Buried eyelid is a miraculous technique that allows people to have double eyelids without cutting, and it has been highly respected since its improvement was introduced! However, because it is done on the eyelids, many people have questions such as how to bury the lines? Can any kind of thread be buried? Do I need to take it out after it is buried? If you do not take it, it will be absorbed by the skin, etc. Do not worry, the answer is below!
1.What kind of thread is used in buried double eyelid?
Since there is no tissue separation or removal during the eyelid surgery, the connection between the upper eyelid dermis and the lid or pre-lid tissue is maintained by suture tension and knots, so the choice of sutures is especially important.
Buried eyelids use a non-absorbable polymer suture, such as nylon thread. It is used for surgical suturing of organs, muscles, and epidermis, and is made of polymer material woven into the thread.
Polymer suture double eyelid is a kind of double eyelid forming method which is more commonly used at present, and the success rate is also improved compared with the traditional buried suture method.
2.What are the sutures used in the buried thread process?
There are many ways of suturing the eyelids, according to whether the sutures are continuous or not, they can be divided into interrupted method and continuous method, both of which have their own advantages and disadvantages.
The interrupted suture method can be divided into 1-point, 2-point, 3-point and multi-point suture methods according to the number of suture points.
In the 1-point method, the upper eyelid dermis is attached to the levator aponeurosis and the lid plate by a single suture in the middle of the upper eyelid, creating a double eyelid line. Compared to the multi-point method, the 1-point method is more minimally invasive and prevents the formation of multiple eyelids due to inaccurate positioning of the multi-point method, and is easier to modify than the multi-point method.
The 2-point method is suitable for those with thick orbicularis oris muscle, where the 1-point method may not result in a proper eyelid line, and an additional stitch is needed to close the upper lid skin to the orbicularis oris muscle without penetrating the lid.
In the 3-point method, sutures are placed inside and outside the eyelid design line and at the golden mean. This procedure creates a more stable eyelid than the 1-point and 2-point methods and results in a more natural-looking eyelid.
The multi-point suture method involves 4 sutures through the superficial layer of the lid through 5 point incisions.

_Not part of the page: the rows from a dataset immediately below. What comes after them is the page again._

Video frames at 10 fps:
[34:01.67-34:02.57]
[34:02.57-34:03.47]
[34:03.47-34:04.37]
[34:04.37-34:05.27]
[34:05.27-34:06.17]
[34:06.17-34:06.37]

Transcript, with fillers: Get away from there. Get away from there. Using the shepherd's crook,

Compared to the 3-point method, this procedure creates more points of connection and the strength of the sutures is more evenly distributed. Because the 4 sutures are separate points of attachment, the interrupted sutures are easier to remove intact for revision in the event that a second surgery is required.
In the continuous suture method, the sutures are placed in a continuous pattern along the eyelid design line, with each stitch following the point of exit of the previous stitch, so that the sutures alternate between the upper lid skin and the lid plate and the levator muscle.

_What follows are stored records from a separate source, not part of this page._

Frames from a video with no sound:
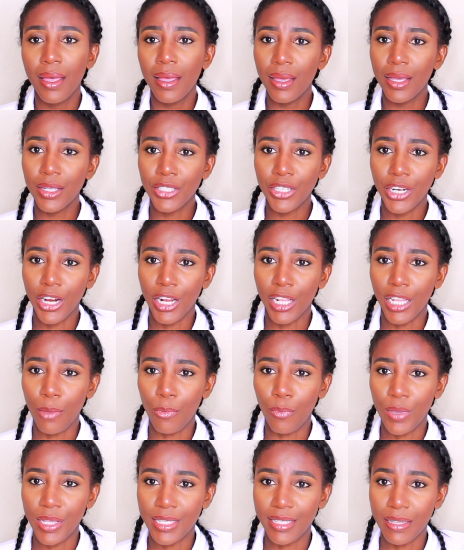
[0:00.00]
Hook your girl
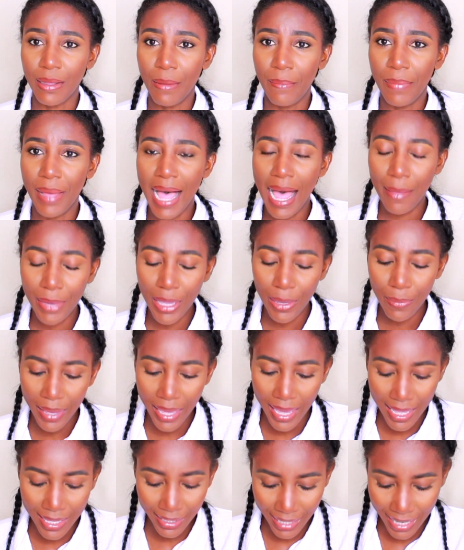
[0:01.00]
up with some bobby
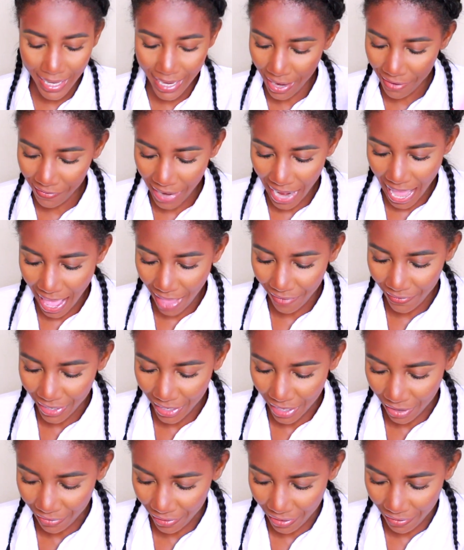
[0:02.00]
pins. Can never have
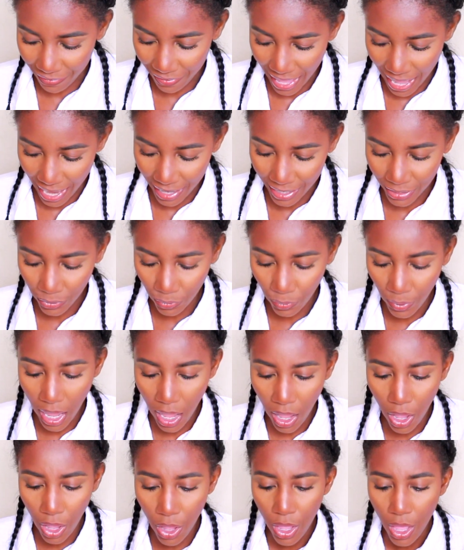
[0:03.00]
enough of that as
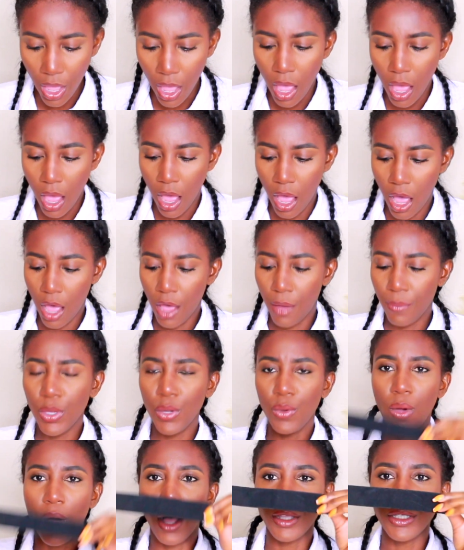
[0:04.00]
well.
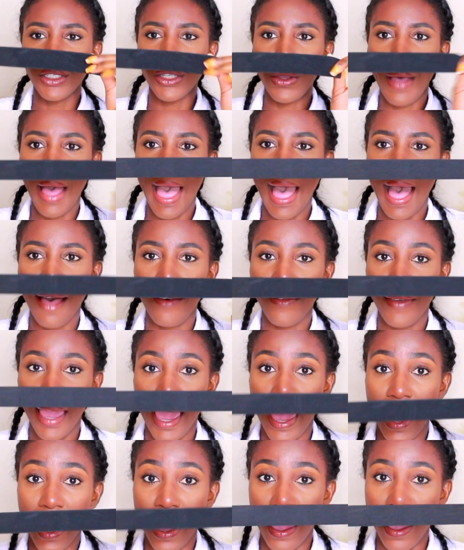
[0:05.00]
You also have
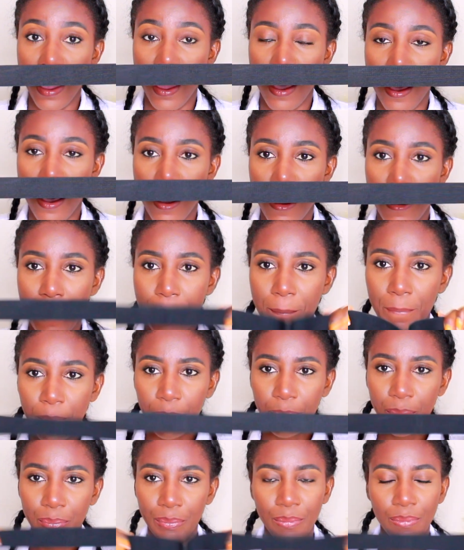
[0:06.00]
a I
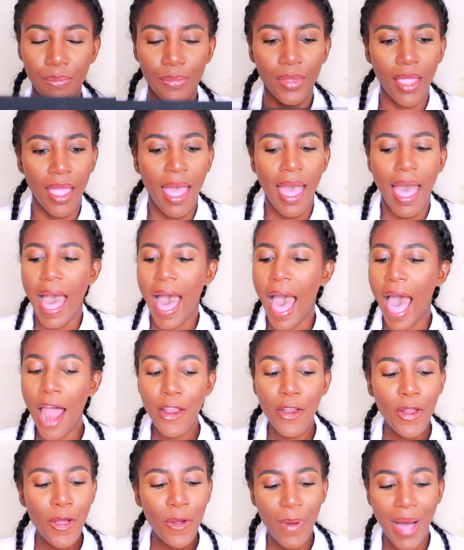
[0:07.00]

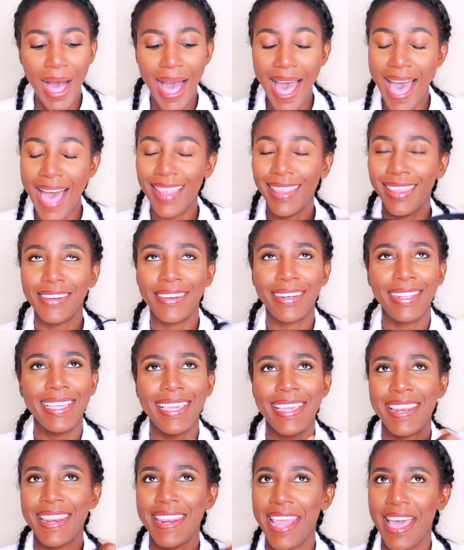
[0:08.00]
don't know why I literally
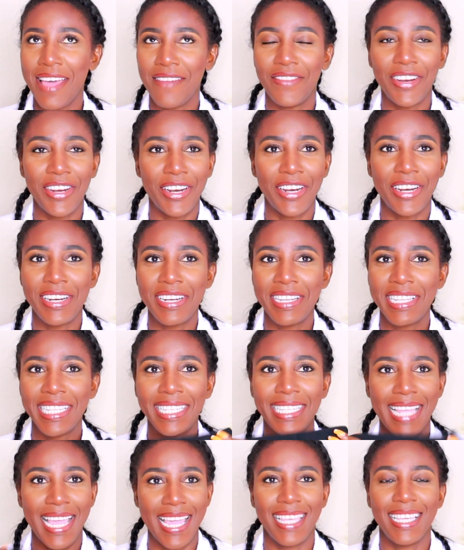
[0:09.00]
can never
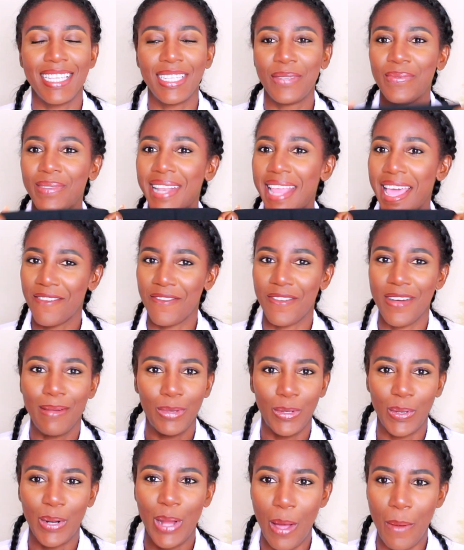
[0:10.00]
say this whenever I'm
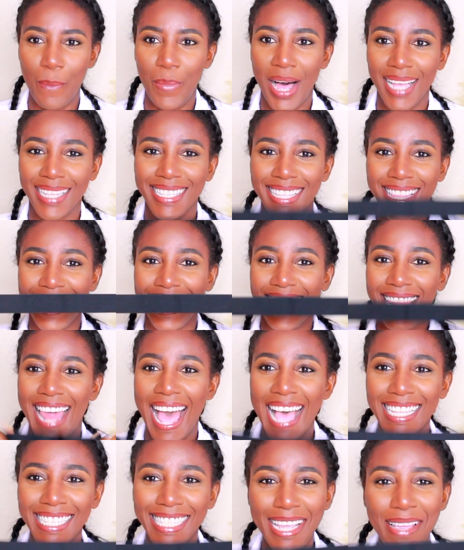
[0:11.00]
doing an unboxing, the
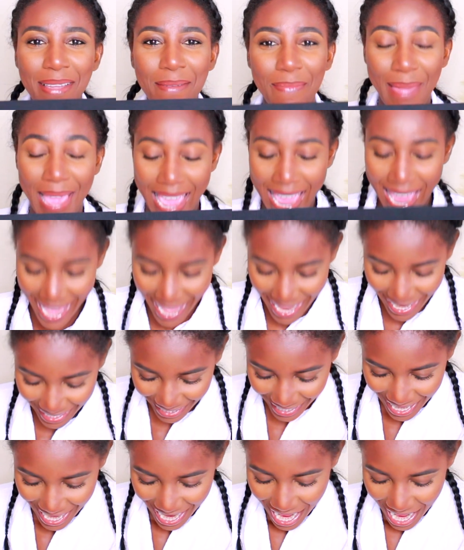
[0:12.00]
elastic
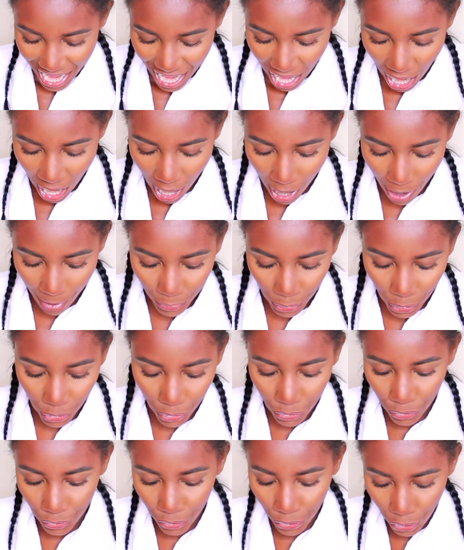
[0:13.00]
band
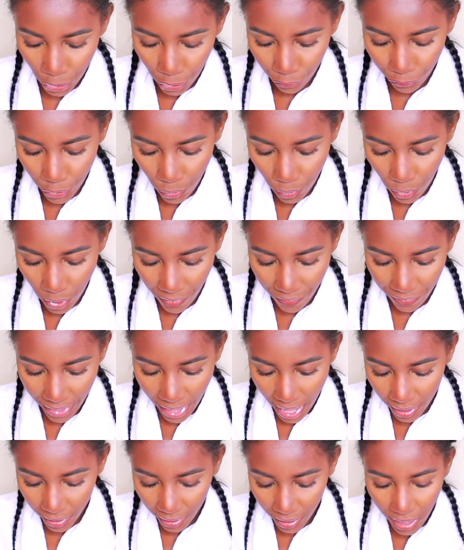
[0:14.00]
to, you know, if you want
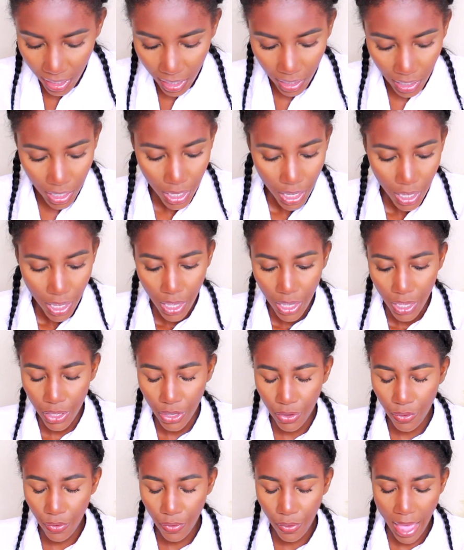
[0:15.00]
that look.
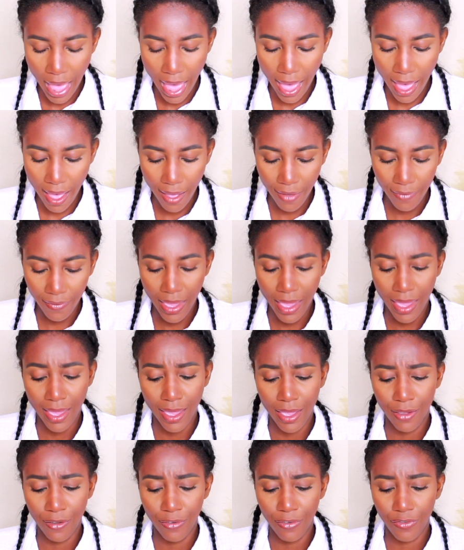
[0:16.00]
You have
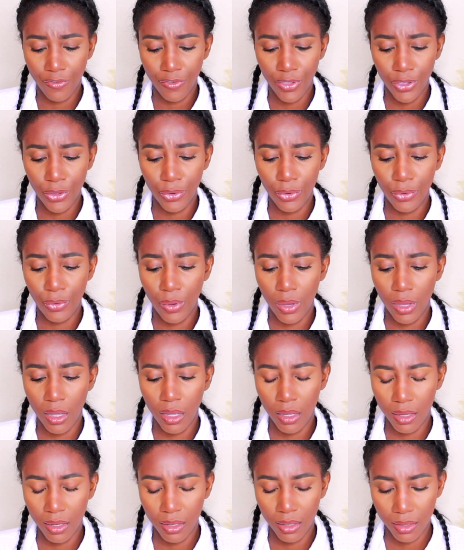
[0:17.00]
a few,
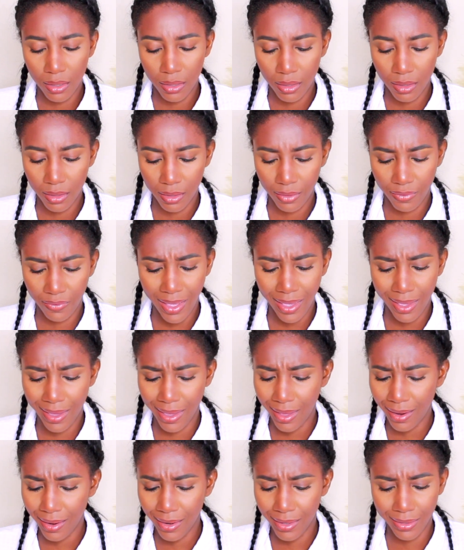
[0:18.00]
if I can
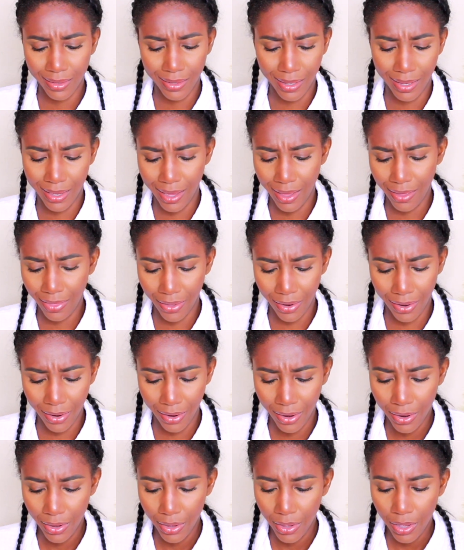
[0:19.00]
get this together,
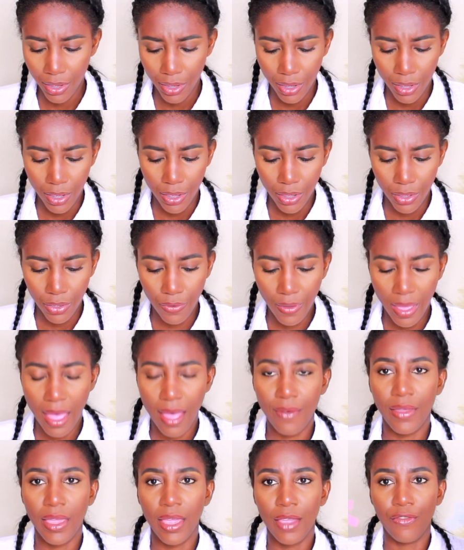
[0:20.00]
you
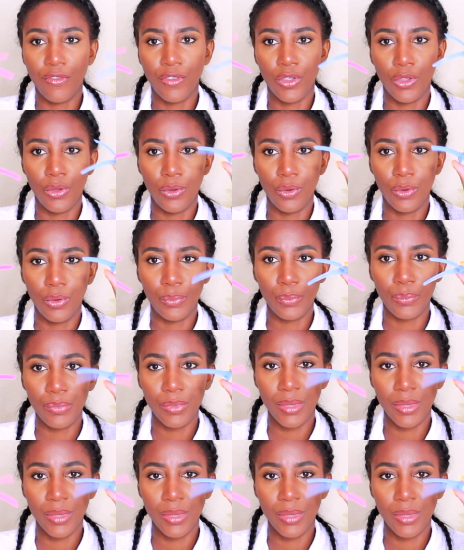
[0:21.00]
have a few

In terms of operation, the multi-point interrupted suture method allows for better determination of the depth of suture fixation in the lid plate and easier control of tension at each joint compared to the continuous suture method.
However, it is difficult to avoid the shortcomings of the buried eyelid (blepharoplasty), such as the disappearance of the shallow eyelid (blepharoplasty line) and the exposure of the nodes, regardless of whether the method is interrupted or continuous. Because the incidence of these events varies between the two methods, the surgeon should give optimal advice based on the patient’s actual situation and complaints before performing the specific operation.
Even the smallest surgery is surgery, and the risks are small but not absent. Therefore, when selecting a medical institution and doctor, you should make sure that regularity and safety are the prerequisites, not the amount of price.
References
[1] Zhang Zhilu,Wang Yongqian. Progress in the study of buried wire blepharoplasty [J]. Tissue Engineering and Reconstructive Surgery,2021,17(04):368-372.
[2]Zhao Y,Song W. Corneal injury after blepharoplasty with the buried wire method[J]. World abstract of the latest medical information,2019,19(91):105.